Legambiente Emilia-Romagna torna ad esprimere la propria posizione in vista della manifestazione pubblica prevista il 6 febbraio a Casola Valsenio a sostegno delle lavoratrici e dei lavoratori della Saint Gobain e della cava di Monte Tondo.
Da tempo l’associazione si è schierata contro l’ampliamento della cava, facendo emergere la necessità di avviare al più presto un progetto articolato di riconversione delle attuali attività: “Una soluzione che terrebbe insieme la tutela del patrimonio naturale e la salvaguardia di occasioni di lavoro qualificato per i dipendenti oggi occupati e per la comunità locale”.
Legambiente ha avanzato tre ipotesi:
“- la verifica del possibile massimo utilizzo del cartongesso dismesso nello stabilimento di Borgo Rivola. Soluzione che permetterebbe di utilizzare molto meno materiale vergine e quindi di scavare meno. Infatti, diverse sono le realtà del territorio, legate alla selezione e alla raccolta di inerti nei canteri edili, che acquisiscono il cartongesso di recupero e sono poi costrette a collocarlo in altre regioni. Sarebbe quindi opportuno poter disporre di queste quantità
– il permanere a Borgo Rivola di una attività industriale che occupi un numero adeguato di lavoratori, anche nella futura ipotesi di riduzione e poi cessazione delle attività estrattive nella cava. In questo caso sarebbe auspicabile che l’azienda Saint-Gobain progettasse – anche con il contributo di tecnici, università e centri di ricerca – la fabbricazione di prodotti alternativi, da affiancare oggi al cartongesso per poi progressivamente sostituirlo. Alcune ipotesi possono essere i pannelli coibentanti, i pannelli di finitura, ecc., che vedrebbero l’impiego di argille e fibre naturali, come canapa o paulonia, che potrebbero essere coltivati in zona. Una soluzione che nel tempo porterebbe a costituire un distretto locale di materiali edili innovativi, che la Regione e gli Enti Locali potrebbero impegnarsi a promuovere e sostenere
– infine, senza sostituire le attività industriali che devono restare in quest’area, è necessario attrarre nella zona iniziative economiche in altri settori: ecoturismo, didattica, tutela del paesaggio, realizzazione del parco geologico museale, anche nella prospettiva, ormai definita, della candidatura Unesco della Vena del Gesso e del suo patrimonio. Si tratta di idee già avanzate e sicuramente da sostenere, approfondendo le iniziative che l’Ente Parco ha in programma e le stesse ipotesi dell’azienda, per un ripristino innovativo e sostenibile della cava che farà da volano per ulteriori iniziative culturali e turistiche”

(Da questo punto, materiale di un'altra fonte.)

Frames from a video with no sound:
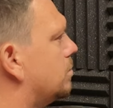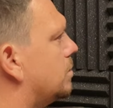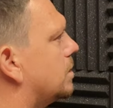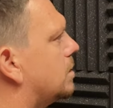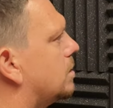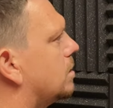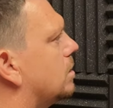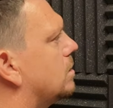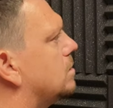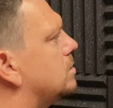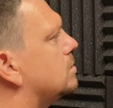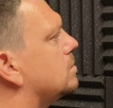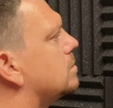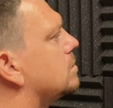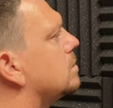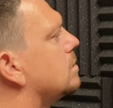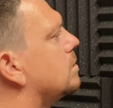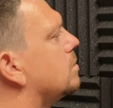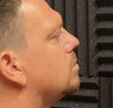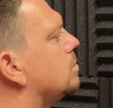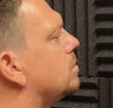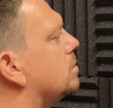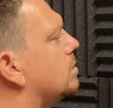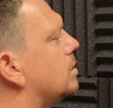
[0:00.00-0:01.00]
because
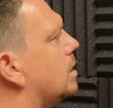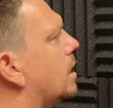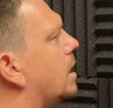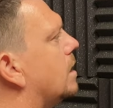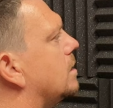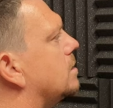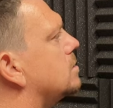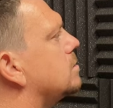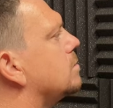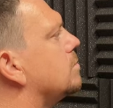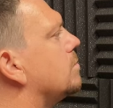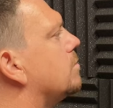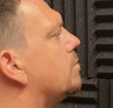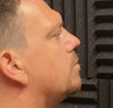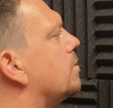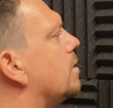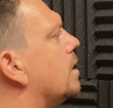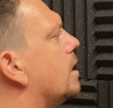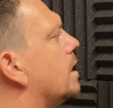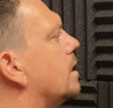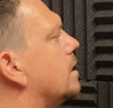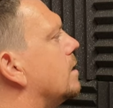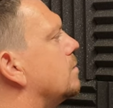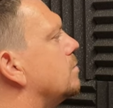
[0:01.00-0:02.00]
we're gonna add some
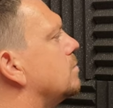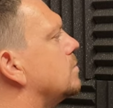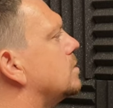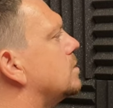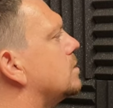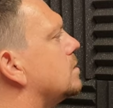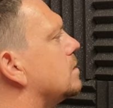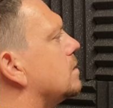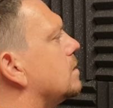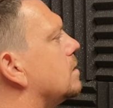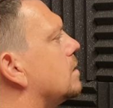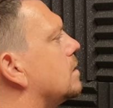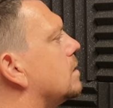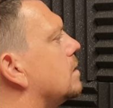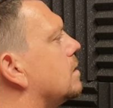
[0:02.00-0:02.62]
flames,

Queste proposte sono contenute anche in una lettera aperta del novembre scorso inviata per “aprire un confronto ampio e destinata a tutti gli interlocutori in campo: la Regione, che ha la responsabilità delle autorizzazioni, gli Enti Locali, il sindacato, l’azienda, le associazioni e quindi la comunità locale”.
Ad oggi c’è stato un riscontro da parte della Regione che, nella persona dell’assessore all’Ambiente Irene Priolo, ha dichiarato: “È tempo di ragionare di un distretto produttivo innovativo della filiera del gesso, importante per il recupero delle materie seconde”.
«Questa è esattamente l’ipotesi principale su cui riteniamo si debba lavorare per trovare una soluzione che sappia coniugare le ragioni della tutela ambientale e quelle del lavoro e dell’economia per gli attuali occupati e per la comunità locale – dichiara Legambiente – Per quanto ci riguarda torniamo a sollecitare l’apertura di occasioni di confronto, a cui intendiamo partecipare, con tutti gli interlocutori in campo: a partire dall’azienda, che ha le maggiori responsabilità, passando per le rappresentanze dei lavoratori, per arrivare alle istituzioni locali e regionali».